Danach ist Rechtsanwalt Sp. ihr Cousin, mit dem sie in regelmäßigem – nach Rückfrage mehrmals pro Woche stattfindendem – Kontakt steht. Die Beziehung zwischen dem Rechtsanwalt und der Berichterstatterin beschränkt sich also nicht auf das Verwandtschaftsverhältnis als solches, sondern es besteht auch regelmäßiger Kontakt.
Rechtsanwalt Sp. war in erster Instanz persönlich als Klägervertreter am Verfahren beteiligt. Er hat die Klägerin in einem Termin vertreten und Schriftsätze unterzeichnet, unter anderem einen Vergleichswiderruf. Er ist nach wie vor in der die Klägerin vertretenden Kanzlei tätig und deren Namensgeber.
Zwar wird ein Verwandtschaftsverhältnis zu einem Prozessbevollmächtigten nicht generell die Besorgnis der Befangenheit begründen. Dies ergibt sich schon aus der gesetzgeberischen Wertung des § 41 ZPO, die den entsprechenden Sachverhalt – im Gegensatz zu verwandtschaftlichen Beziehungen zu Parteien (vgl. § 41 Nr. 3 ZPO) – nicht zu einem jede weitere Bewertung entbehrlich machenden Ausschlussgrund erhoben hat. Insbesondere Verwandtschaftsverhältnisse zwischen einem Richter und einem Prozessbevollmächtigten, die mit keinerlei persönlichem Kontakt verbunden sind, bei denen sich die Verbindung also auf die Tatsache der Verwandtschaft beschränkt, werden die Besorgnis der Befangenheit in der Regel nicht begründen können. Sobald aber zur bloßen Verwandtschaft als solcher die Pflege regelmäßigen persönlichen Kontakts hinzutritt, darf ein Verfahrensbeteiligter bei objektiver Betrachtung annehmen, dass eine „gelebte“ Nähebeziehung besteht, die die Unvoreingenommenheit des Richters beeinträchtigen kann.
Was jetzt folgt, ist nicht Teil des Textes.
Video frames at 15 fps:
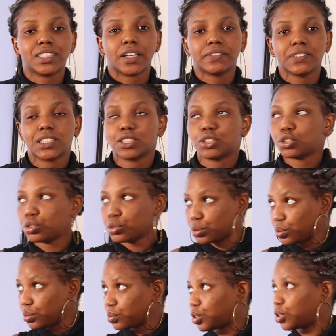72,
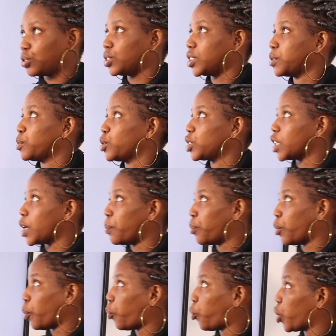choose the most
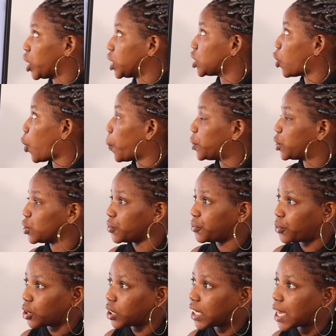appropriate
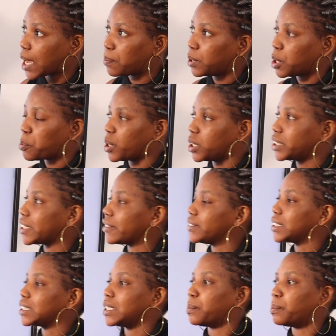option for the gap labeled
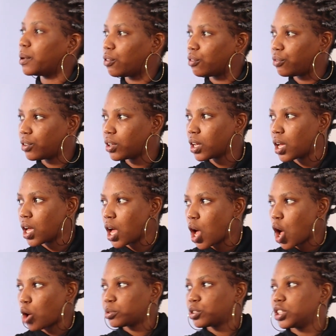17 above.
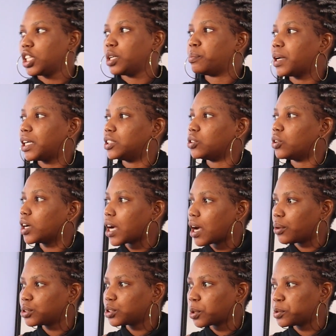Option A, by
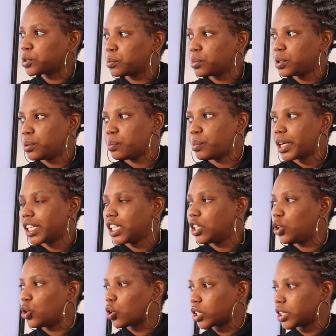knockout. Option B, by a
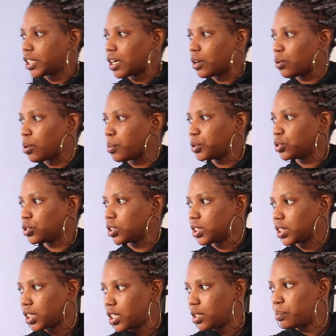knockdown. Option
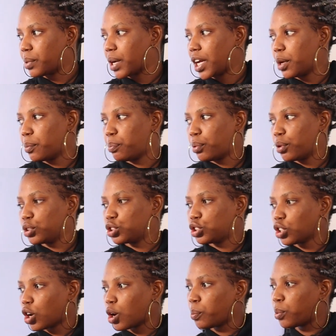C, by a
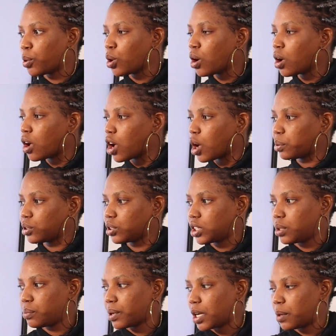punch up. Option
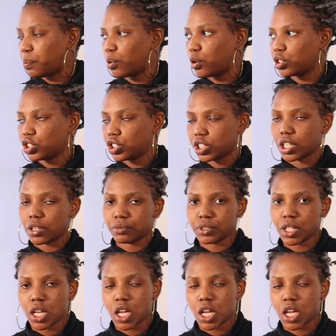D, by a punch down.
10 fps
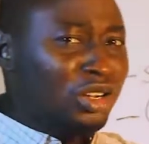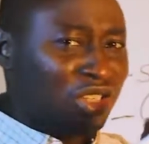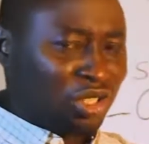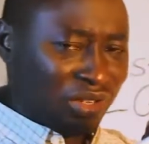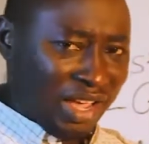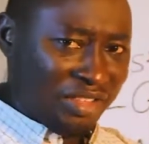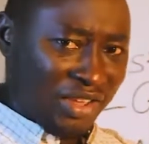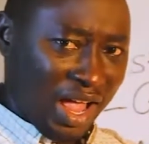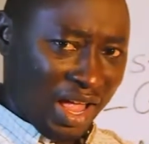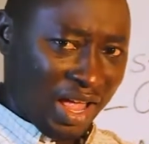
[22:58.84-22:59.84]

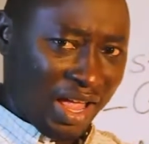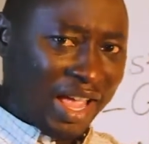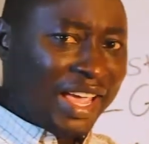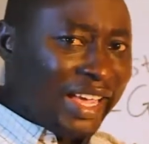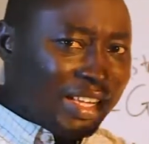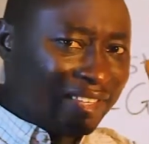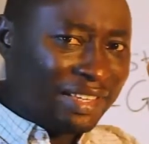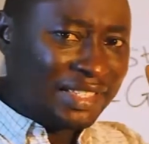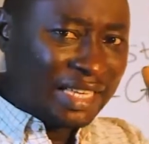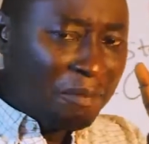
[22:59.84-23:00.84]
together in the
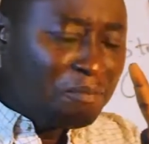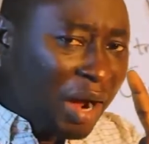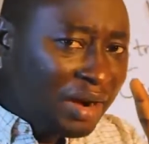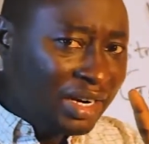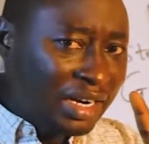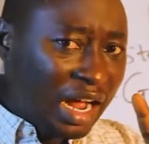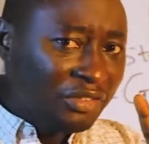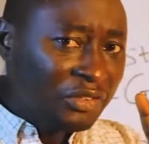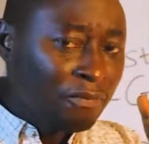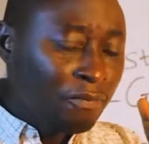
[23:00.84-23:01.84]
same paragraph,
In diesem Fall genügt es, wenn der mit dem Richter verwandte Prozessbevollmächtigte zu irgendeinem Zeitpunkt am Verfahren als Parteivertreter beteiligt war. Es steht der Besorgnis der Befangenheit vorliegend also nicht entgegen, dass Rechtsanwalt Sp. ab Januar 2020 in der vorliegenden Angelegenheit keine Schriftsätze mehr unterschrieben hat und, wie von den Klägervertretern mitgeteilt, in die anwaltliche Bearbeitung auch auf sonstige Weise nicht mehr involviert war. Dies ergibt sich schon allein daraus, dass sich wegen zivilprozessualer Ausschlusstatbestände (§§ 296, 531 Abs. 2 Nr. 3 ZPO) unzureichender Vortrag in einem früheren Verfahrensstadium auch im späteren Verfahrensverlauf, an dem der mit dem Richter verwandte Prozessbevollmächtigte nicht mehr beteiligt ist, weiterhin auswirken kann. Allein schon deshalb kann ein Eigeninteresse eines früheren Prozessbevollmächtigten am Ausgang des Rechtsstreits bestehen und daraus resultierend die Besorgnis der übrigen Prozessbeteiligten, dass der mit dem Prozessbevollmächtigten verwandte Richter davon beeinflusst werden könnte. Angesichts dessen musste vorliegend nicht entschieden werden, ob schon allein die Tätigkeit in derselben Kanzlei auch dann einen Grund zur Besorgnis der Befangenheit eines verwandten Richters gibt, wenn der betroffene Rechtsanwalt selbst niemals in die Bearbeitung des verfahrensgegenständlichen Mandats eingebunden war.